#### EXERCISE DETAILS:
Look below for the line containing "[0:03.60-0:04.50]"; from there, print each line exactly up to and including the line containing "[00:00:01.15]", and stop.

Excerpts from a dataset
= = = = = = =

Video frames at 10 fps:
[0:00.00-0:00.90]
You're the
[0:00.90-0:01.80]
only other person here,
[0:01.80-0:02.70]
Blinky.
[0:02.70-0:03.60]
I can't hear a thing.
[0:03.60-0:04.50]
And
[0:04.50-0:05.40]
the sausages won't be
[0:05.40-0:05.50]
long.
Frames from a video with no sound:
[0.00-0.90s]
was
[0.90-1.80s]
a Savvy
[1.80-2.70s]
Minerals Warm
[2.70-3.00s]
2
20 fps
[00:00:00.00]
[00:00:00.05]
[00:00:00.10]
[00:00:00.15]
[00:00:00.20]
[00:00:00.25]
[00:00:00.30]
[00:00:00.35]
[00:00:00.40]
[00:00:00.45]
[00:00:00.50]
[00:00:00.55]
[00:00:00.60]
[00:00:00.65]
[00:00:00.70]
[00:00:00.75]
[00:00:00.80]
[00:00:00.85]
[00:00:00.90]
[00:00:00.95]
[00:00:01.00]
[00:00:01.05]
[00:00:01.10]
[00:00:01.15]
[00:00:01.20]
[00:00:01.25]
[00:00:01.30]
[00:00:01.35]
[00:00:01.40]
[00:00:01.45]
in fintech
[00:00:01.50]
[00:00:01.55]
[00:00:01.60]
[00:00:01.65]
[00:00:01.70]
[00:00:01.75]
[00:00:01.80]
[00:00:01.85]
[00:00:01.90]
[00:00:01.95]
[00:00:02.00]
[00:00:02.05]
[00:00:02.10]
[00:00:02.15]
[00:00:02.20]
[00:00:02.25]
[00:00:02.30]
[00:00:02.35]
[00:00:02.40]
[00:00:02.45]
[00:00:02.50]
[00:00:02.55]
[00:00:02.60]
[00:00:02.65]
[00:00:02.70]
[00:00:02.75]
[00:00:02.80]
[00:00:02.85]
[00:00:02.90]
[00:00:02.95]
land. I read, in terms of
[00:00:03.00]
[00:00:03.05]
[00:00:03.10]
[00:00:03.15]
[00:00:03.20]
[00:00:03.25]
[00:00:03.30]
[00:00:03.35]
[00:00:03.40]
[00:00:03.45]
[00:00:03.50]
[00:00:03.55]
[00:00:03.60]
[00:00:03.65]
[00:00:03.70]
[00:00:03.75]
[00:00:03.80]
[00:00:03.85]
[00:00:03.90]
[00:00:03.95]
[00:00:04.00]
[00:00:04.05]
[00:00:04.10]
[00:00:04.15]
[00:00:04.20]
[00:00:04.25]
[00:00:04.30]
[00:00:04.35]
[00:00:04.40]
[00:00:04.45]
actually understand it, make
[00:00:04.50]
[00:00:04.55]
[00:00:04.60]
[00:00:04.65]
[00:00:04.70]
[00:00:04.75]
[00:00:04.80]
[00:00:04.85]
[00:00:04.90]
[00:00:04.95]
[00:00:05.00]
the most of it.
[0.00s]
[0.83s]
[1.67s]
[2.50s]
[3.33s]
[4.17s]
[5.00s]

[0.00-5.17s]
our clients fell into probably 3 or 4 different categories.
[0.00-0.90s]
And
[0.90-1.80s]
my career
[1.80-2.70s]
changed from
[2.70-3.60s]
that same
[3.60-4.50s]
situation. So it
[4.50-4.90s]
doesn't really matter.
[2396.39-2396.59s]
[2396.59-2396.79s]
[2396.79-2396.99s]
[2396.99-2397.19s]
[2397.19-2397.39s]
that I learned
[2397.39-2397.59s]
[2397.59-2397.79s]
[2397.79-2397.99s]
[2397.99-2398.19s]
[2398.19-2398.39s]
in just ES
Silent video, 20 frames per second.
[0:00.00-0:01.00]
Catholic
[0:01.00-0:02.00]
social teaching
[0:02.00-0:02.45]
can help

= = = = = = =

#### RESPONSE TO THE EXERCISE:
[0:03.60-0:04.50]
And
[0:04.50-0:05.40]
the sausages won't be
[0:05.40-0:05.50]
long.
Frames from a video with no sound:
[0.00-0.90s]
was
[0.90-1.80s]
a Savvy
[1.80-2.70s]
Minerals Warm
[2.70-3.00s]
2
20 fps
[00:00:00.00]
[00:00:00.05]
[00:00:00.10]
[00:00:00.15]
[00:00:00.20]
[00:00:00.25]
[00:00:00.30]
[00:00:00.35]
[00:00:00.40]
[00:00:00.45]
[00:00:00.50]
[00:00:00.55]
[00:00:00.60]
[00:00:00.65]
[00:00:00.70]
[00:00:00.75]
[00:00:00.80]
[00:00:00.85]
[00:00:00.90]
[00:00:00.95]
[00:00:01.00]
[00:00:01.05]
[00:00:01.10]
[00:00:01.15]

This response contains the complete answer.